The new project was dubbed Birds of Chicago and has been Nero and Russell’s main focus since the new band’s self-titled debut studio album was released in 2012. What began as a musical bond has grown into more.

“We actually just got married,” Nero said. “We were musical kindred spirits before we were aligned in any other way. I think just on a basic level, I appreciate her as a singer.”

Nero said it’s rare when a vocalist has the ability to sing really delicately when needed and also really belt it out when it’s required. He said Russell can sing R&B or a country waltz and still make it her own sound.

“That’s a huge attraction is to write for that powerful and nuanced of a voice,” he said. “From a writer’s standpoint, that’s incredibly exciting.”

Russell and Nero split the writing for Birds of Chicago, with the majority of songs coming from Nero — “she doesn’t spit them out as fast as I do — and the balance from Russell’s hand.

“We both have the same gypsy spirit,” Nero said. “We’re both strangely, weirdly happy being on the road 10 to 11 months of the year. We have a baby on the way, so we might cut back when the baby comes, but it’s very much in our blood. We approach music in the same way: We love, it; it’s an incredibly mystical thing, but it’s also our job — you do your job every day.”

One big family

Despite the success of Birds of Chicago, Nero and Russell’s original bands are still intact.

“On my side of it, the guys from JT & The Clouds are also Birds, they are the band that you hear on the record, and our musical collective, they are our band,” Nero said.

Nero said Russell’s partner in Po’Girl, Teixeira, is very much a part of the Birds of Chicago, too.

“Awna just made her first solo record at the studio where we played,” he said. “It’s all very incestuous and will stay that way. There’s not a definite timetable for a Po’Girls and JT & The Clouds record because we’re so focused on this project. And it’s caught a bit of momentum more quickly than we would have expected. Our focus is on Birds of Chicago right now, but those two projects still exist.”
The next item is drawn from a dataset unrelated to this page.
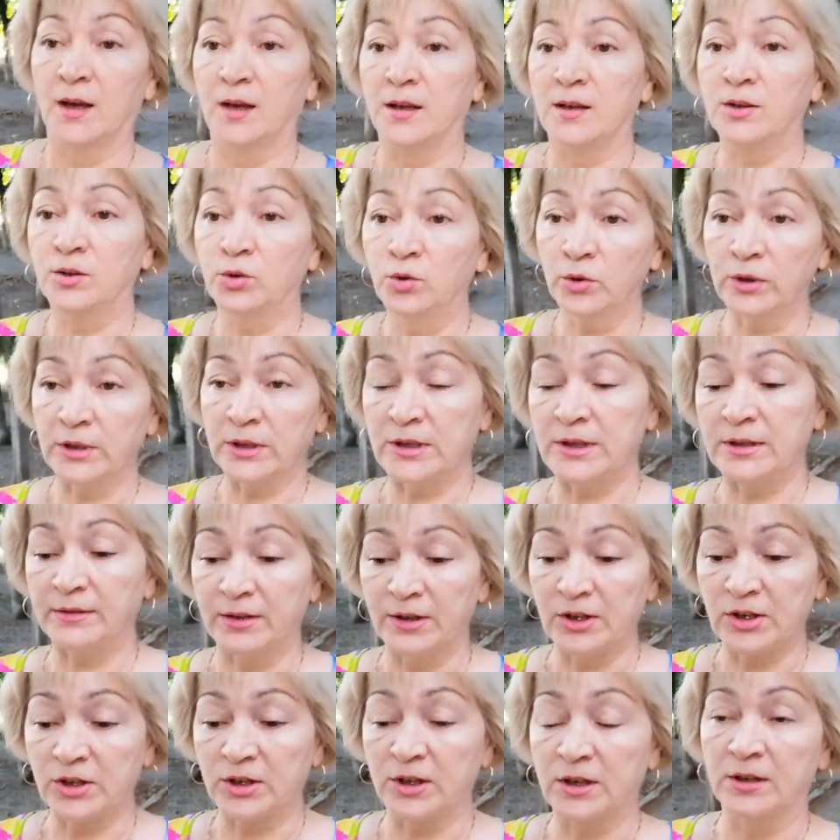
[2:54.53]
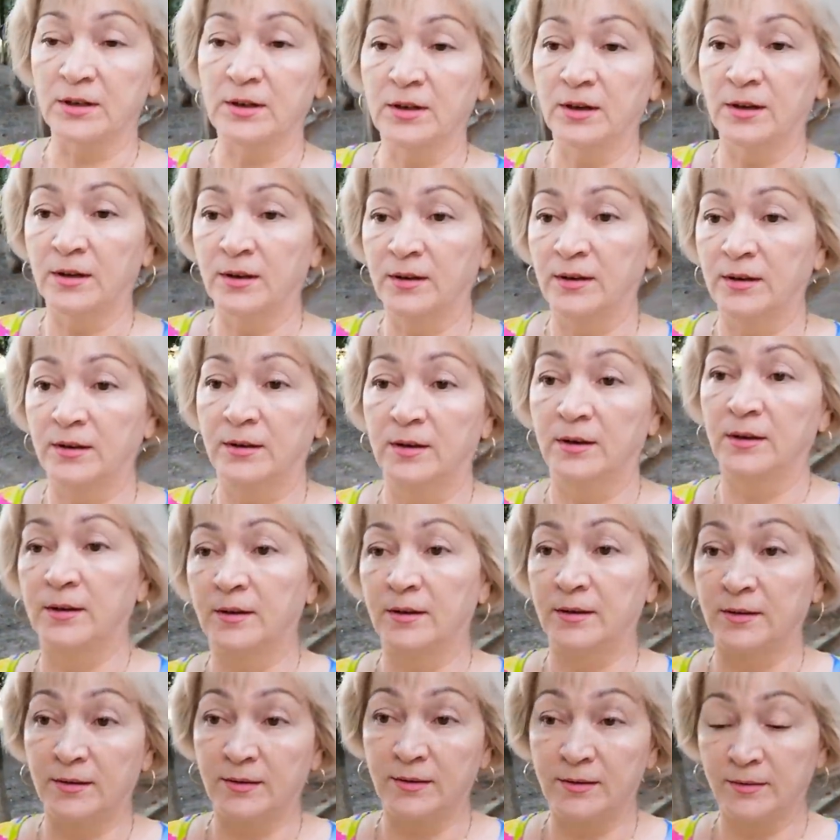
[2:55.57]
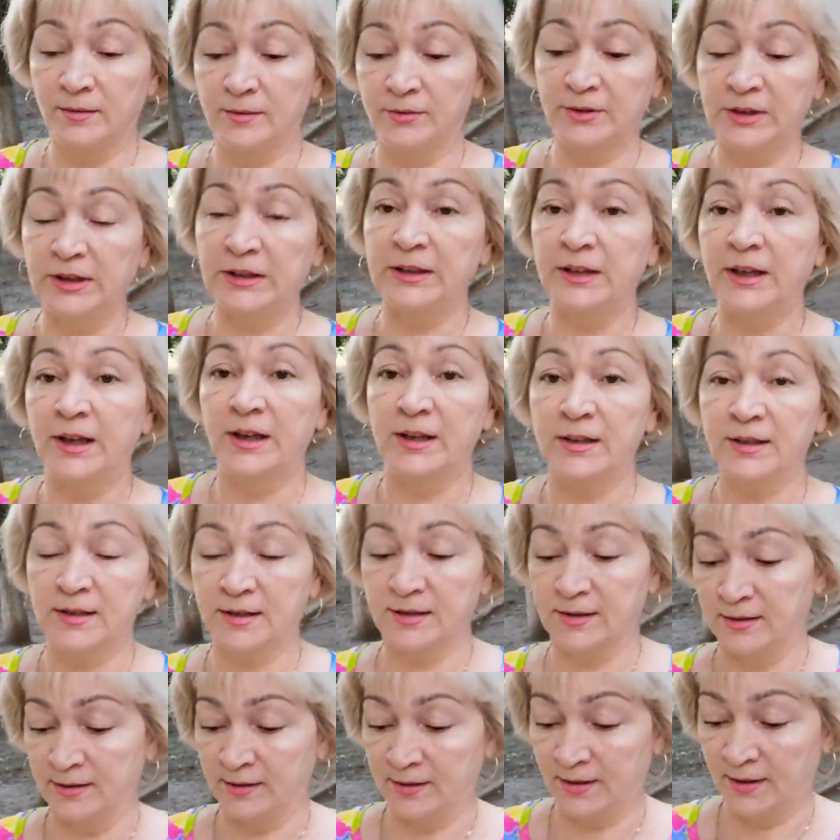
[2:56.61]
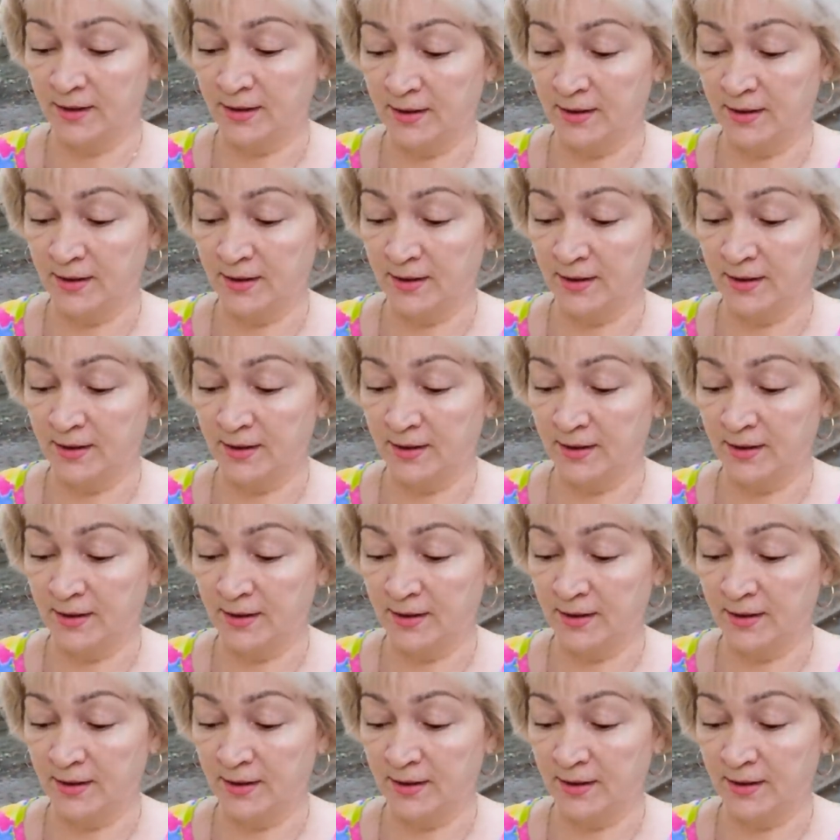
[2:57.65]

Иду я, девочки, э, в ДНС.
Nero was reluctant to say what makes Birds of Chicago stand out from its contemporaries in the vast pool of folk acts currently touring Colorado.

“That’s not really for me to say, whether we rise above or not,” he said. “I try not to think of it that way — that will end up driving you crazy — but I think that there is something pretty special with what happened between Ali and me on stage and all of our musicians.”

The Birds of Chicago are a family and love playing together, Nero said.

“It’s our church,” he said. “We’re not typically very religious people, but that’s our communion up there, and we don’t take that part of it lightly. There’s a difference between bands that make music in the studio and put it out and bands that really do tours and get it out. The difference for us is that interaction with people and having those moments with a new group of people. We don’t take that transaction lightly.”